Statistical analysis

Normal distribution of continuous variables was tested by the Shapiro–Wilk test. PT at the time of initial probe insertion and after 25-min in place (expressed in degree Celsius—°C) were subjected to 2-tailed, paired t-tests (pre-set alpha = 0.05). The 95% confidence intervals of population means obtained at these two evaluation periods were also calculated. All statistical analyses were performed using personal statistical software (Statistics 19, SPSS Inc, IBM Company, Armonk, NY, USA).
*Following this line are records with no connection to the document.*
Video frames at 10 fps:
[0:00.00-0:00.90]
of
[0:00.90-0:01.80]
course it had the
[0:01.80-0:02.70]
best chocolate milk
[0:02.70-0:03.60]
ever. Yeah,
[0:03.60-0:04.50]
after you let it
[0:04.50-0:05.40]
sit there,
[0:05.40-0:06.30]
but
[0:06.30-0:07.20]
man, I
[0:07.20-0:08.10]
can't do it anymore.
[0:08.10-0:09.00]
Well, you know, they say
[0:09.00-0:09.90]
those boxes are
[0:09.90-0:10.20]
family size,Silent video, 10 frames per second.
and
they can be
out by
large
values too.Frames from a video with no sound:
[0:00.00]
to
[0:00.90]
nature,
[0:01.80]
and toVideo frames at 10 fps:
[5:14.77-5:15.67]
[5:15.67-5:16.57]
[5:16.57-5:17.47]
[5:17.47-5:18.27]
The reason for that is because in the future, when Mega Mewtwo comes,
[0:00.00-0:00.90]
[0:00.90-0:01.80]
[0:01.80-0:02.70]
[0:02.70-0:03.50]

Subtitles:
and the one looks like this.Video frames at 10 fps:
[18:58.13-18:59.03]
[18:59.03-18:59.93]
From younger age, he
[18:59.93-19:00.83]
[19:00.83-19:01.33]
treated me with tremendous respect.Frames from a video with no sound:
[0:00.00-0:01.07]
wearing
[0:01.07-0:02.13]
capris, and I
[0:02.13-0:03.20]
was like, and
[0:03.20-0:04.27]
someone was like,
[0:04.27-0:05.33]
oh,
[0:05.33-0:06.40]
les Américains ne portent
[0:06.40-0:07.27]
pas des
Temperature acquisition system response time

To determine the response time (time constant) of the temperature acquisition instrument, three probes were connected to the system: one probe was immersed in distilled water at RT (≈25.5 °C), and other was immersed in distilled water at 60 °C. An additional probe was placed in the RT water, and was intermittently moved from that fluid to the higher-temperature one. Real-time temperature data were continuously acquired every 0.2 s from the three probes for 10 min. During this time, one probe was removed from the RT water, and immediately immersed in water at 60 °C, where the probe was left for 10 min. Afterwards, the probe was removed from the hot water and returned to RT water again, for 10 min. This procedure was repeated 8 times ( n = 8). For each probe movement, a temperature vs time plot was developed, and the average time corresponding to 63.2% of the total temperature increase (time constant— τ ) was determined for all probe movements, and was compared using a Student’s t -test. No statistical difference (pre-set α = 0.05) was found for τ between direction of temperature change ( p = 0.1760), so the overall average of the 16 measurements, and its standard deviation, was determined.

Materials and methods

Study design

The study design was approved by the Ethics Committee at State University of Ponta Grossa (protocol no. 255,945). Eight volunteers, ranging from 12 to 30 years, requiring extraction of upper right and left first premolars for orthodontic reasons were selected from the Orthodontic specialization program in Ponta Grossa, Brazil, were recruited in February, 2013, and attended to between March and April, 2013. Patient inclusion criteria included: (1) treatment plans indicating premolar extractions for orthodontic reasons, (2) the presence of healthy, intact, non-carious, and non-restored, fully erupted treatment teeth, and (3) patients with well-controlled health conditions that allowed all procedures involved in the research to be performed with minimal risk. Exclusion criteria included (1) those patients who did not agree to volunteer for the study, (2) patients not meeting all of the inclusion criteria.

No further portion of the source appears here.